EHRLICH, Chief Justice.
We have for review Evans v. Almand Construction Co., 530 So. 2d 485 (Fla. 1st DCA 1988), because of conflict with this *627 Court's decision in Kelley v. School Board, 435 So. 2d 804 (Fla. 1983). We have jurisdiction, article V, section 3(b)(3), Florida Constitution, and quash the decision below.
In 1972, the respondents, John and Irma Evans, purchased a home from the petitioners, Amos and Doris Almand and Almand Construction Company (Almand). The home began settling sometime prior to 1978, resulting in structural damage. In 1978, the Evans notified Almand about the damage. In 1979, Almand attempted to have the damage to the home repaired. The Evans' initial complaint was filed in 1985. The fifth amended complaint alleged the following: count I, negligence and misrepresentation in the sale of the lot which was unsuitable for use as a building lot; count II, negligence in clearing and preparing the lot prior to construction; count III, negligence in making repairs in 1979; count IV, negligence in attempting further repairs in 1982; and count V, breach of implied warranty. Almand filed a motion for summary judgment claiming, among other things, that all counts of the fifth amended complaint were barred by section 95.11(3)(c), Florida Statutes (1977),[1] because the suit was filed more than four years after the Evans discovered and became aware of the defects. In an affidavit filed with the motion for summary judgment, Amos Almand swore that the Almand Construction Co. ceased doing business in 1980, that neither he nor the construction company was notified after 1979 that further repairs were needed, and that no repairs were undertaken in 1982. At the hearing on the motion, the Evans' attorney agreed that no repairs had been made after 1979. He agreed that the Evans had notice of the defective condition of the house in 1978, but argued that the Evans did not have knowledge of the actual cause of the problem until 1982, when they received the report of an engineer retained by their insurance company stating that the settling and resultant damage was caused by construction of the house on unsuitable fill. The trial court granted summary judgment, concluding the Evans were on notice of the structural defects as of 1978.

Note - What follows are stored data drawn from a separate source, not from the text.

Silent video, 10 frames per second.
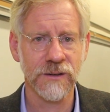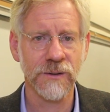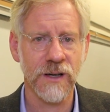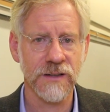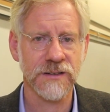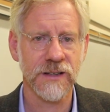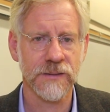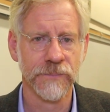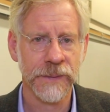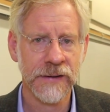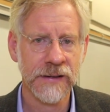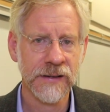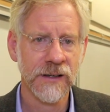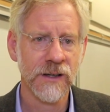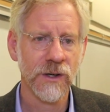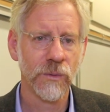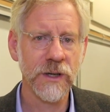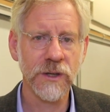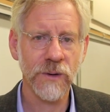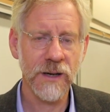new content.
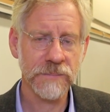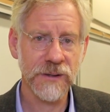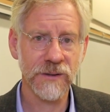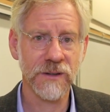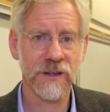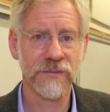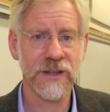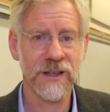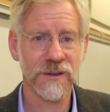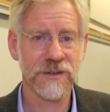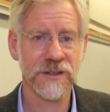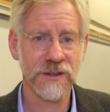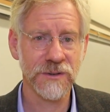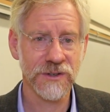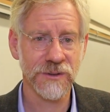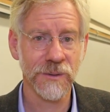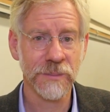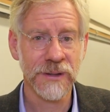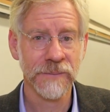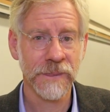When you upload a video to
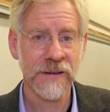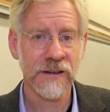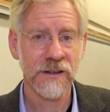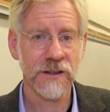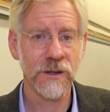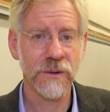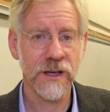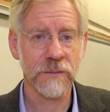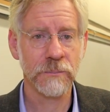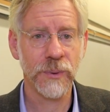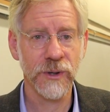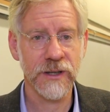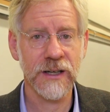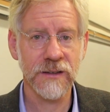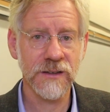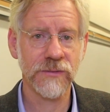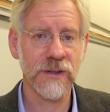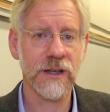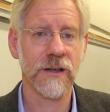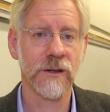YouTube, you can put in the
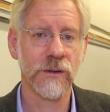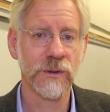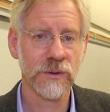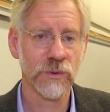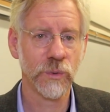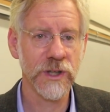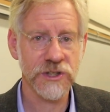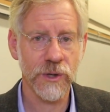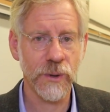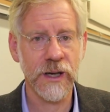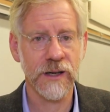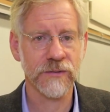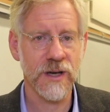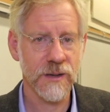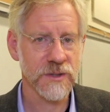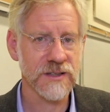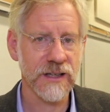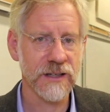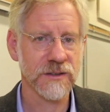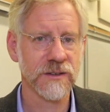video which Creative Commons
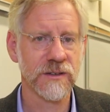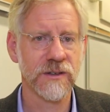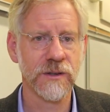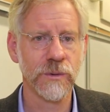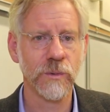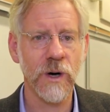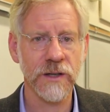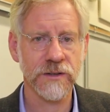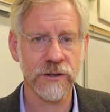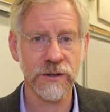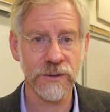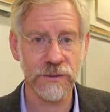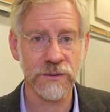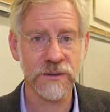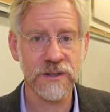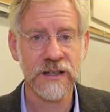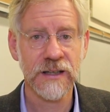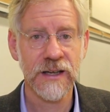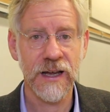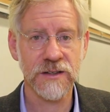license you want to use
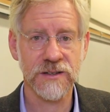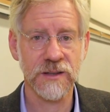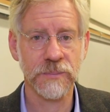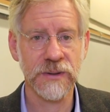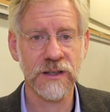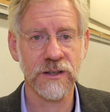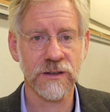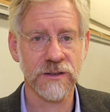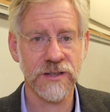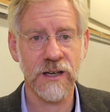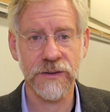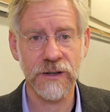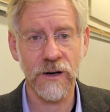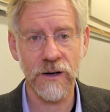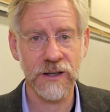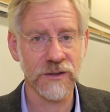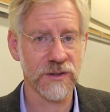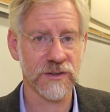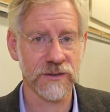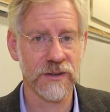and simply tell the
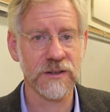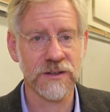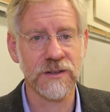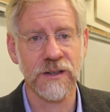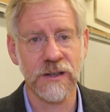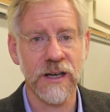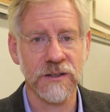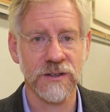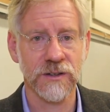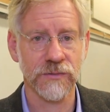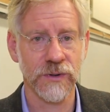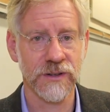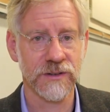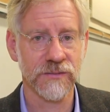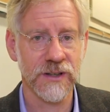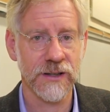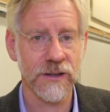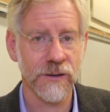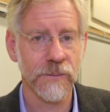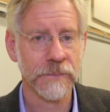audience this is the license for this
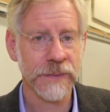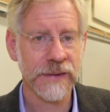video.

On appeal, the district court affirmed summary judgment in favor of Almand on the counts alleging negligent repair, since it was uncontroverted that no repairs were performed after 1979 and the statute of limitations for negligent repair had expired. The court reversed the summary judgment on the remaining counts, "[b]ecause the appellants alleged that the settling and resultant damage to the house was the result of a latent defect (the defective, unstable and unsuitable fill) of which they had no actual or constructive knowledge prior to 1982." 530 So.2d at 486. The court reasoned that "[i]f the appellants are able to prove their allegation, i.e., if they can prove to the satisfaction of a trier of fact that the damage to their house was caused by a latent defect of which they neither knew nor should have known prior to 1982, the four year statute of limitations will not constitute a bar to their action." Id.
Almand maintains that actual knowledge of the specific cause of a defective condition is not necessary under this Court's decision in Kelley and argues that the Evans' knowledge of the settling and resultant damage to the house was sufficient to trigger the running of section 95.11(3)(c). Almand also argues that summary judgment was proper because it appears from the face of the complaint that the Evans had knowledge of the unsuitability of the lot at least as early as 1978. We agree that even if knowledge of the specific cause of a defective condition were required before the running of four-year limitations period under section 95.11(3)(c) is triggered, all claims are barred.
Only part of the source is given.